Willison died on January 26, 2023.
Allen appeared unfamiliar with this account.
“The briefing to me was that, ‘Hey, he came in, he was at the final stages of the cancer, and ultimately, the decision had been made that he was going to pass,’” he told The Appeal. “Now, if that’s true or not, I don’t know.”
CorrectHealth said in a court filing that it had insufficient “information to either admit or deny” many of the lawsuit’s allegations.
Several other detainees also died after repeatedly asking for help. Earlier this year, DeWayne Driscoll was taken to the hospital and pronounced dead after another detainee found him unresponsive and called for help.
Two days before his death, he told the jail’s medical staff that he was having trouble breathing and had issues with back pain and hypertension. He was released back to the general population after a brief stay in the infirmary.
Perez Denis Martinez was one of the last Clayton County detainees to die under CorrectHealth’s watch. Weeks before his death, the 23-year-old wrote to jail staff on July 30, “I need vitamins I feel really weak and feel like passing out every now and then.” [sic] The next day, he received a reply saying the jail would give him medication the following day.
He then sent another message on August 3.
“I feel weak no appetite & have not eaten in days,” he wrote. “Starting to have suicidal thoughts & hear voices.” Four days later, an employee replied that she had spoken to an officer and was told she could see him shortly.
Jail records show that Martinez lost consciousness multiple times in the days before his death. On August 13, medical staff examined Martinez after he’d passed out and hit his head. Employees cleared him to return to his housing unit. That same day, officers reported that Martinez was refusing to eat. Staff then gave him a psychological assessment.
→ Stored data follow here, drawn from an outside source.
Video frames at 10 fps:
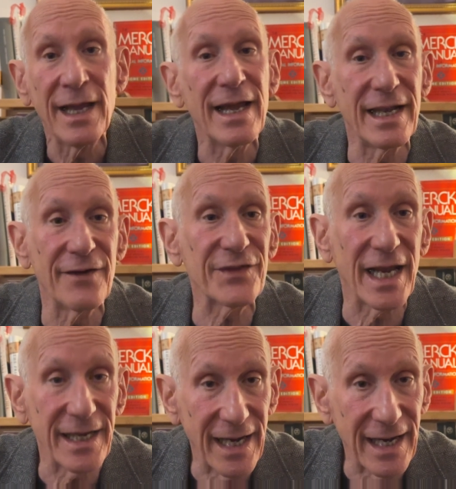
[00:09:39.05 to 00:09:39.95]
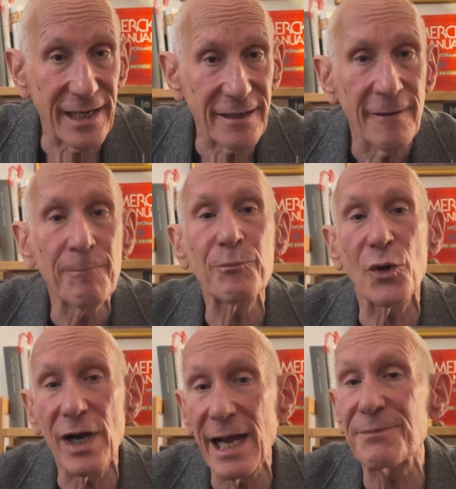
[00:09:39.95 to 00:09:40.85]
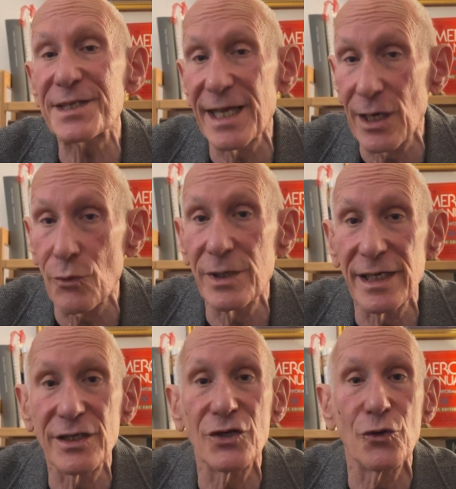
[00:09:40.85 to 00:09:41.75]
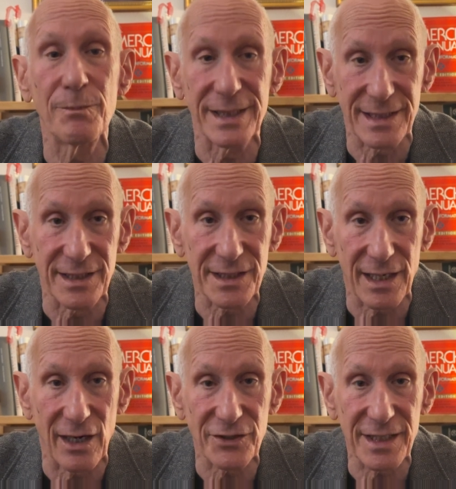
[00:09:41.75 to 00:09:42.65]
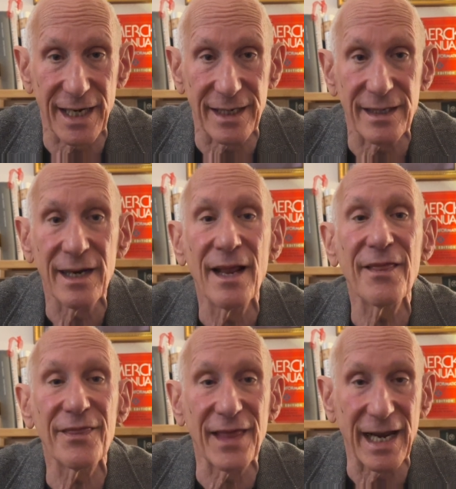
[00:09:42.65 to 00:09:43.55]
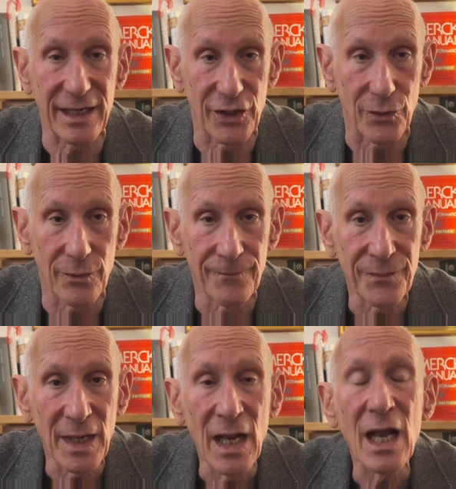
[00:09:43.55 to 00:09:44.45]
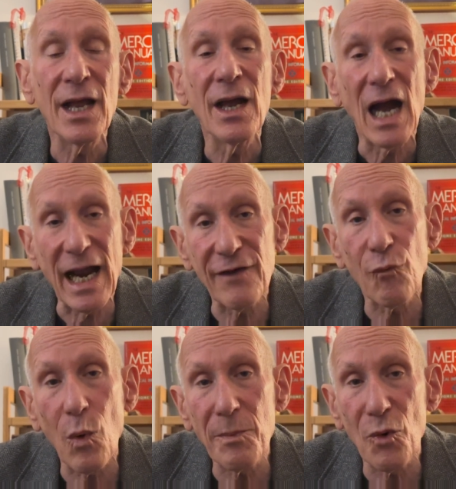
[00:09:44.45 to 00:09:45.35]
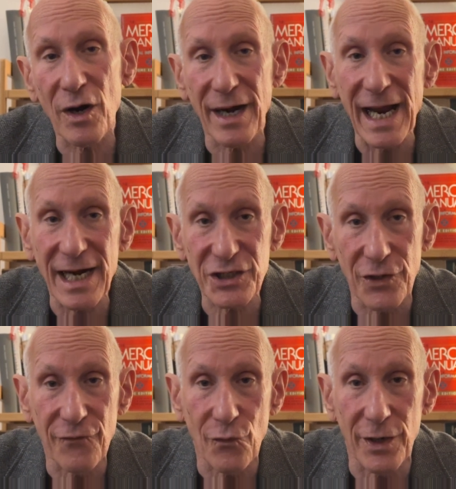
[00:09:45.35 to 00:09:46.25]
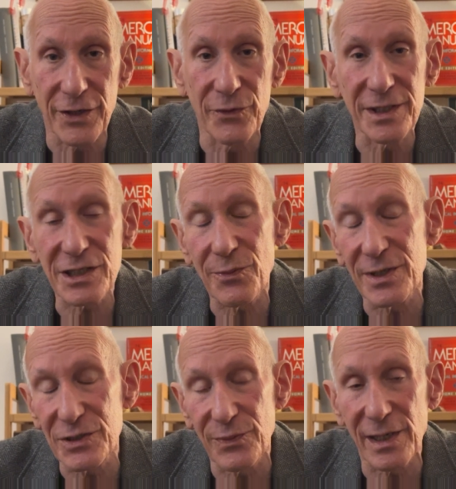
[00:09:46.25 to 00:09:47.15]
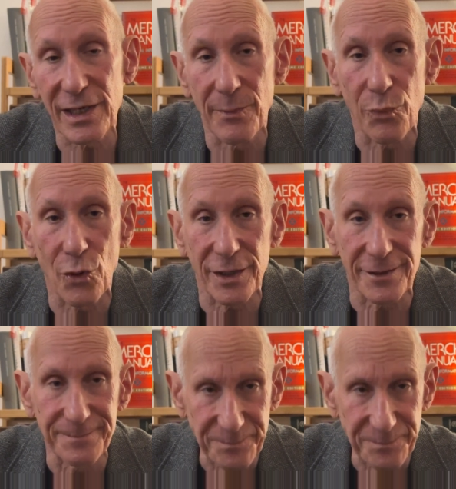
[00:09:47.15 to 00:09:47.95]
And if they can't, perhaps they don't need to do business in our state. Thank you. I have one more action for you, and this one is really important.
On August 15, Martinez’s cellmates told an officer that he had been vomiting for the past two days, according to an incident report. The officer began to walk Martinez toward medical staff when he fell backward and hit his head. Martinez was admitted to the jail infirmary.
According to sheriff’s office records, an officer told Martinez the next day he was being sent back to the general population. Moments later, the officer heard Martinez’s cellmates yelling that he had fallen. When the officer returned to the room, Martinez was sitting and rubbing his head. The officer said Martinez would see medical staff before his discharge.
According to the officer’s report, Martinez then took a few steps and “fell straight back to the floor.” He was taken to the hospital, where he was pronounced dead. The cause of death listed on the medical examiner’s report is hypertrophic cardiomyopathy, a type of heart condition.
“I didn’t follow up with that autopsy to find out what happened or what was the cause of death from there,” Allen said. “But ultimately, he was in our medical care, and he fell down.”
Almost two weeks after Martinez’s death, another man named Dwanney Hall died days after leaving the Clayton County Jail. Hall was arrested on August 20 and released seven days later. According to a medical examiner’s report, he told his wife that an officer at the jail had clubbed him in the stomach for using a cell phone.
The report says that within 24 hours of Hall’s release from jail, he was admitted to the hospital for severe abdominal pains. Doctors diagnosed him with a perforated bowel. He died shortly after arriving.